À l’opposé, d’autres font preuve d’une granularité émotionnelle élevée. Ils perçoivent la texture fine des émotions humaines. Ils peuvent faire la différence entre la mélancolie et la nostalgie, entre l’irritation et la frustration, entre la joie sereine et l’euphorie imprudente. Leur vocabulaire émotionnel est vaste, leur capacité de discernement aiguisée. Et cette richesse intérieure se traduit dans leur bien-être psychologique, leur santé globale, et la qualité de leurs relations sociales.

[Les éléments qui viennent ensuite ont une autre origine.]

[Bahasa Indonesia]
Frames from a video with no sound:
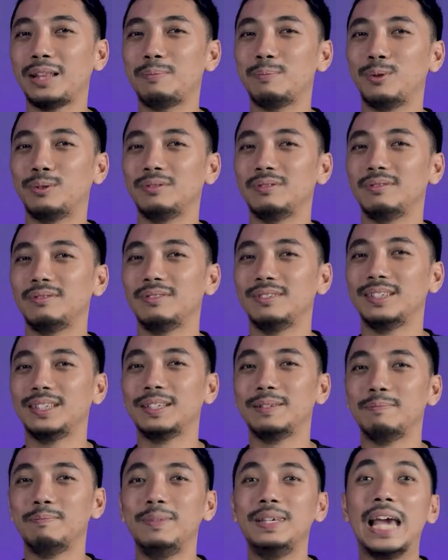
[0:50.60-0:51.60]
Light Mode?
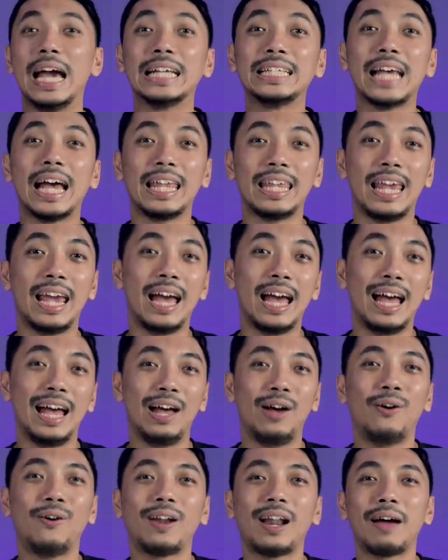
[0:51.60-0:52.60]

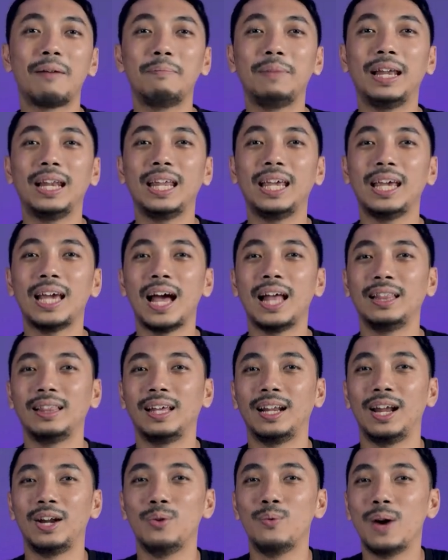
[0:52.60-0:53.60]
Biasanya orang milih
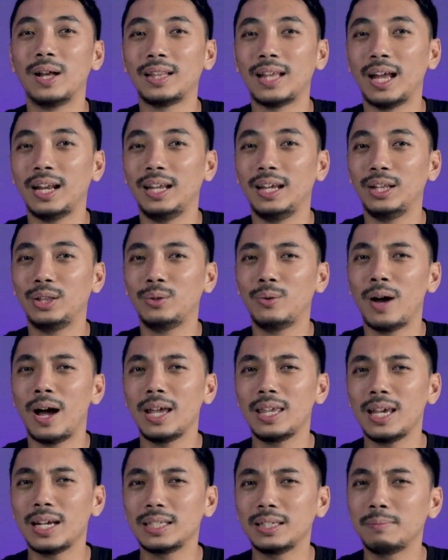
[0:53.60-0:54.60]
antara dua tadi itu
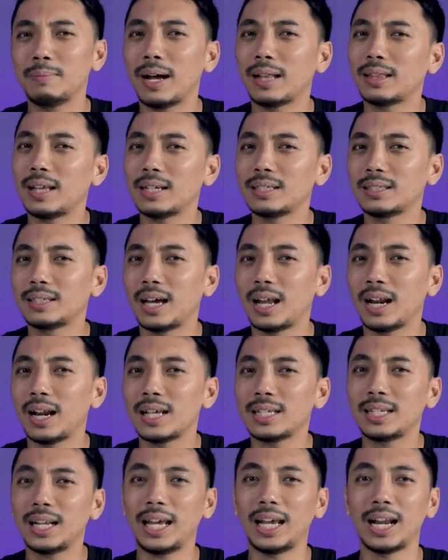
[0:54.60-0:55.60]
hanya sebatas karena
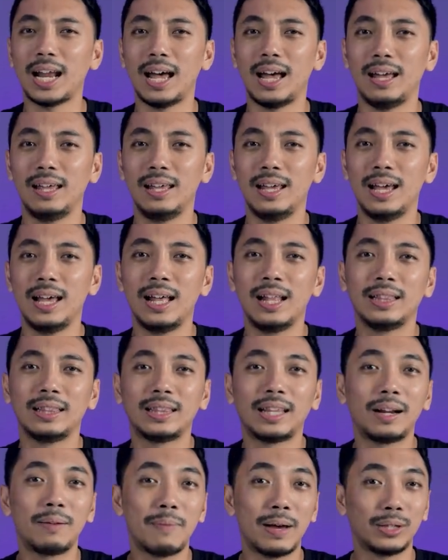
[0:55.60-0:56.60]
selera,
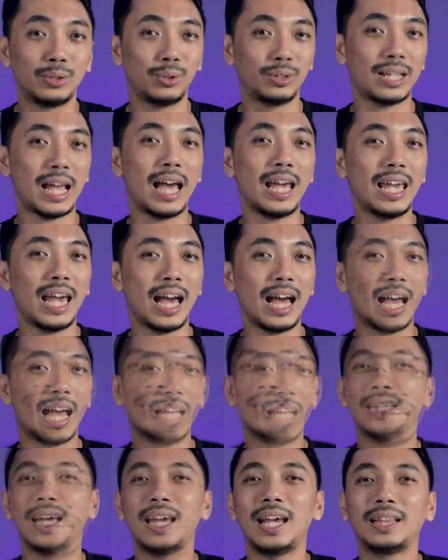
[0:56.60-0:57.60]
termasuk saya.
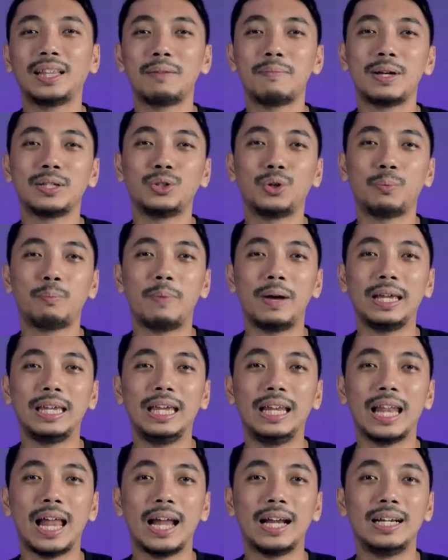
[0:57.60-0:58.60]
Saya termasuk
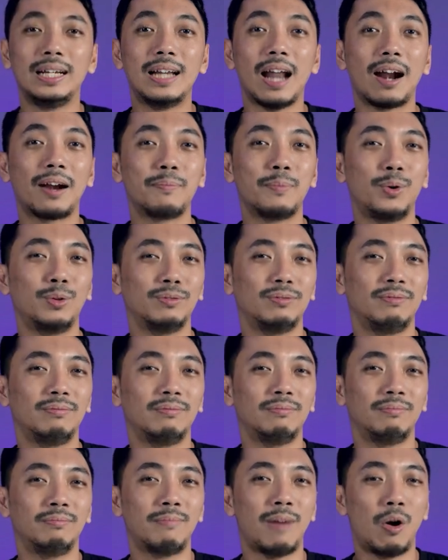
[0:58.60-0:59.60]
penggila dark mode.
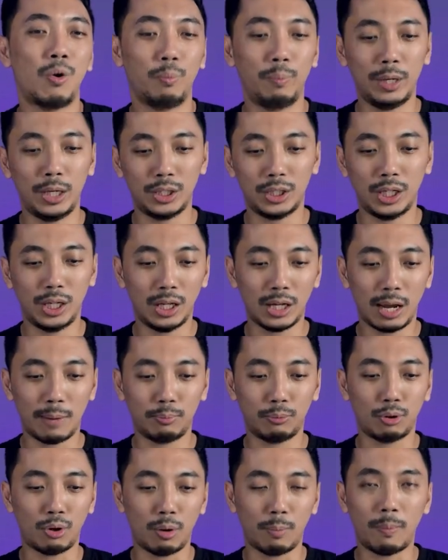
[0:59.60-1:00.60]
Mau PC,
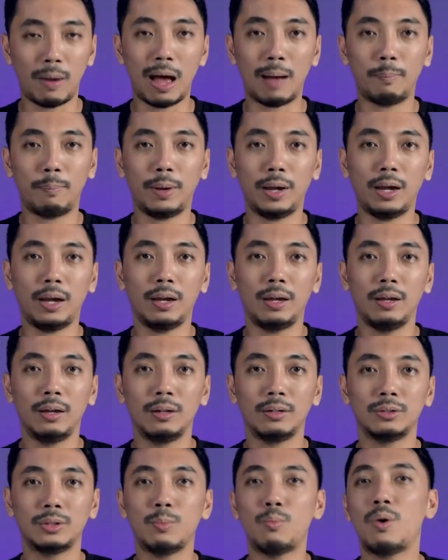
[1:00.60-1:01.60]
laptop, HP,
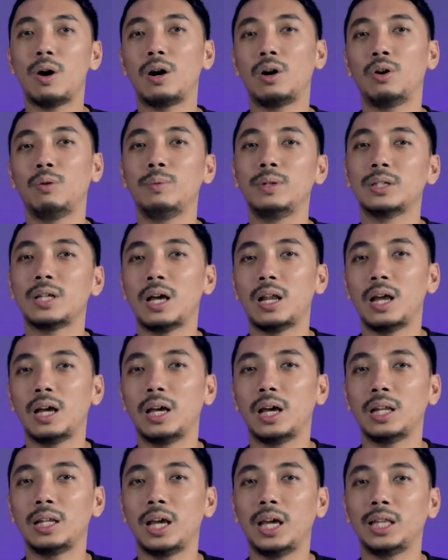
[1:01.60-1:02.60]
semua kalau bisa
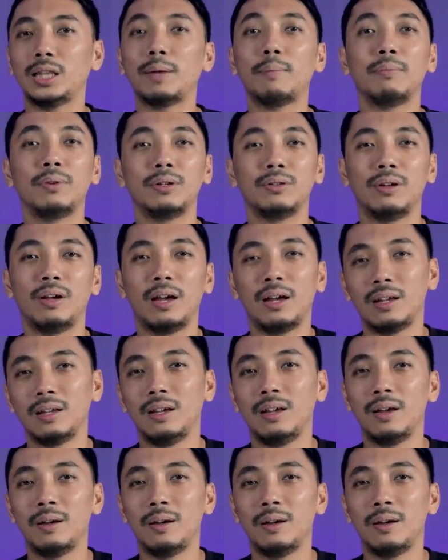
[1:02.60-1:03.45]
layarnya hitam gitu ya.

Plus nous sommes capables de nommer nos émotions avec précision, plus notre expérience humaine devient riche et profonde. À l’inverse, une vision simplifiée appauvrit notre subjectivité, nous rendant plus manipulables, plus prévisibles… et donc plus exploitables.

Réapprendre à sentir

Dans une époque où l’on tente de standardiser l’humain à coup de données, résister passe par un geste simple mais fondamental : revendiquer notre complexité émotionnelle. Cultiver notre sensibilité. Développer notre vocabulaire affectif. Enseigner à nos enfants à dire non seulement “je suis triste”, mais “je me sens abandonné”, “je suis envahi d’une douce mélancolie”, ou “je ressens une joie calme et pleine”.

Face aux machines, face aux marchés, face à la tentation de réduire l’humain à ce qui est mesurable, nous avons un outil précieux : notre capacité à vivre l’émotion dans toute sa densité. Un territoire que nul n’a encore conquis. Un langage que seuls les êtres vivants peuvent parler.